Data excerpts:
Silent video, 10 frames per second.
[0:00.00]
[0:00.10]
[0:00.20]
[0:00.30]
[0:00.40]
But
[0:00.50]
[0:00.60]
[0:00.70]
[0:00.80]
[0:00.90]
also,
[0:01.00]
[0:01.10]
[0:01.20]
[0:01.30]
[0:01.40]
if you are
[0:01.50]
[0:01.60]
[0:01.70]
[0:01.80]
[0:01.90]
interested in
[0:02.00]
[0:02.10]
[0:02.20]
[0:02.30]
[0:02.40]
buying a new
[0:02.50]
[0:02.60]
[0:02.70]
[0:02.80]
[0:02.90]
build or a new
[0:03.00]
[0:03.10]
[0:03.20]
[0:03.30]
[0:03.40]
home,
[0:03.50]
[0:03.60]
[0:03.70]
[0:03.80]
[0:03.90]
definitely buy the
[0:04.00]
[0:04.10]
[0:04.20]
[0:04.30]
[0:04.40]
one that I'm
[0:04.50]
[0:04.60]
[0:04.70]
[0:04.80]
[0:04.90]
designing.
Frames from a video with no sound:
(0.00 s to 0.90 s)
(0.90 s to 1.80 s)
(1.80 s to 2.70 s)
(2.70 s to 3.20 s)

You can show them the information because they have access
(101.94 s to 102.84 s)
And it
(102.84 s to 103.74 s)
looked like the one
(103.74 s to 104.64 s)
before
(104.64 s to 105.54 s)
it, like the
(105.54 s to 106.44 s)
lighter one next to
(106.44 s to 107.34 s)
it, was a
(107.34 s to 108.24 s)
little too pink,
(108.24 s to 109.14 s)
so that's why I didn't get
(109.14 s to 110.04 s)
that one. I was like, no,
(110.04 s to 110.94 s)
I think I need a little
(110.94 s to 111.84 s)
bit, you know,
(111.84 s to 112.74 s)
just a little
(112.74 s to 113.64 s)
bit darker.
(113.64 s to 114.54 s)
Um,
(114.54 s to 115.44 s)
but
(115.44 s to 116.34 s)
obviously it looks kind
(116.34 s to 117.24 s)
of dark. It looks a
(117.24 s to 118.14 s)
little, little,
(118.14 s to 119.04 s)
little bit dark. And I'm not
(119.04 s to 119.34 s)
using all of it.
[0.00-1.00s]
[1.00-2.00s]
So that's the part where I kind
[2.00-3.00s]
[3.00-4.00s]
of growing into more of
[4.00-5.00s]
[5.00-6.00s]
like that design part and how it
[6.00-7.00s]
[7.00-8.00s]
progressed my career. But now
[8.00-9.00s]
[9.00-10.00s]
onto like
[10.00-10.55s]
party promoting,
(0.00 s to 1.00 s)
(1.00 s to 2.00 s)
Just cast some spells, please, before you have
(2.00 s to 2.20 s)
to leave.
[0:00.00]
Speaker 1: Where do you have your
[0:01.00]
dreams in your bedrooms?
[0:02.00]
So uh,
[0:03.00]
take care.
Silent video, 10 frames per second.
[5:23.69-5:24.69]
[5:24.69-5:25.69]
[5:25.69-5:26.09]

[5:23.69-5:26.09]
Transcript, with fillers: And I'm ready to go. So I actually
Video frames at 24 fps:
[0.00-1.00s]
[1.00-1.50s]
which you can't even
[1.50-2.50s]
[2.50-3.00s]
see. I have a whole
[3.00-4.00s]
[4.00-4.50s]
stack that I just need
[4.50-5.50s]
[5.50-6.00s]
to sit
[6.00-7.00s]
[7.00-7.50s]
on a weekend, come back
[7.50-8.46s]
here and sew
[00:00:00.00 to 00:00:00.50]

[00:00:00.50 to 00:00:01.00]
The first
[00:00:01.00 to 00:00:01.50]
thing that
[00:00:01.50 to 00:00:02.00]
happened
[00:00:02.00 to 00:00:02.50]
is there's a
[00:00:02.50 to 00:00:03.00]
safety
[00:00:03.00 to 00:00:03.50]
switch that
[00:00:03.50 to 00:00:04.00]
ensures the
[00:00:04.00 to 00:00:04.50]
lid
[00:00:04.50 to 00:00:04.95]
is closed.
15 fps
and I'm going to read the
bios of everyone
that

» **Your goal**
The data above needs to be retyped in full, exactly as given.

» **Output below**
Silent video, 10 frames per second.
[0:00.00]
[0:00.10]
[0:00.20]
[0:00.30]
[0:00.40]
But
[0:00.50]
[0:00.60]
[0:00.70]
[0:00.80]
[0:00.90]
also,
[0:01.00]
[0:01.10]
[0:01.20]
[0:01.30]
[0:01.40]
if you are
[0:01.50]
[0:01.60]
[0:01.70]
[0:01.80]
[0:01.90]
interested in
[0:02.00]
[0:02.10]
[0:02.20]
[0:02.30]
[0:02.40]
buying a new
[0:02.50]
[0:02.60]
[0:02.70]
[0:02.80]
[0:02.90]
build or a new
[0:03.00]
[0:03.10]
[0:03.20]
[0:03.30]
[0:03.40]
home,
[0:03.50]
[0:03.60]
[0:03.70]
[0:03.80]
[0:03.90]
definitely buy the
[0:04.00]
[0:04.10]
[0:04.20]
[0:04.30]
[0:04.40]
one that I'm
[0:04.50]
[0:04.60]
[0:04.70]
[0:04.80]
[0:04.90]
designing.
Frames from a video with no sound:
(0.00 s to 0.90 s)
(0.90 s to 1.80 s)
(1.80 s to 2.70 s)
(2.70 s to 3.20 s)

You can show them the information because they have access
(101.94 s to 102.84 s)
And it
(102.84 s to 103.74 s)
looked like the one
(103.74 s to 104.64 s)
before
(104.64 s to 105.54 s)
it, like the
(105.54 s to 106.44 s)
lighter one next to
(106.44 s to 107.34 s)
it, was a
(107.34 s to 108.24 s)
little too pink,
(108.24 s to 109.14 s)
so that's why I didn't get
(109.14 s to 110.04 s)
that one. I was like, no,
(110.04 s to 110.94 s)
I think I need a little
(110.94 s to 111.84 s)
bit, you know,
(111.84 s to 112.74 s)
just a little
(112.74 s to 113.64 s)
bit darker.
(113.64 s to 114.54 s)
Um,
(114.54 s to 115.44 s)
but
(115.44 s to 116.34 s)
obviously it looks kind
(116.34 s to 117.24 s)
of dark. It looks a
(117.24 s to 118.14 s)
little, little,
(118.14 s to 119.04 s)
little bit dark. And I'm not
(119.04 s to 119.34 s)
using all of it.
[0.00-1.00s]
[1.00-2.00s]
So that's the part where I kind
[2.00-3.00s]
[3.00-4.00s]
of growing into more of
[4.00-5.00s]
[5.00-6.00s]
like that design part and how it
[6.00-7.00s]
[7.00-8.00s]
progressed my career. But now
[8.00-9.00s]
[9.00-10.00s]
onto like
[10.00-10.55s]
party promoting,
(0.00 s to 1.00 s)
(1.00 s to 2.00 s)
Just cast some spells, please, before you have
(2.00 s to 2.20 s)
to leave.
[0:00.00]
Speaker 1: Where do you have your
[0:01.00]
dreams in your bedrooms?
[0:02.00]
So uh,
[0:03.00]
take care.
Silent video, 10 frames per second.
[5:23.69-5:24.69]
[5:24.69-5:25.69]
[5:25.69-5:26.09]

[5:23.69-5:26.09]
Transcript, with fillers: And I'm ready to go. So I actually
Video frames at 24 fps:
[0.00-1.00s]
[1.00-1.50s]
which you can't even
[1.50-2.50s]
[2.50-3.00s]
see. I have a whole
[3.00-4.00s]
[4.00-4.50s]
stack that I just need
[4.50-5.50s]
[5.50-6.00s]
to sit
[6.00-7.00s]
[7.00-7.50s]
on a weekend, come back
[7.50-8.46s]
here and sew
[00:00:00.00 to 00:00:00.50]

[00:00:00.50 to 00:00:01.00]
The first
[00:00:01.00 to 00:00:01.50]
thing that
[00:00:01.50 to 00:00:02.00]
happened
[00:00:02.00 to 00:00:02.50]
is there's a
[00:00:02.50 to 00:00:03.00]
safety
[00:00:03.00 to 00:00:03.50]
switch that
[00:00:03.50 to 00:00:04.00]
ensures the
[00:00:04.00 to 00:00:04.50]
lid
[00:00:04.50 to 00:00:04.95]
is closed.
15 fps
and I'm going to read the
bios of everyone
that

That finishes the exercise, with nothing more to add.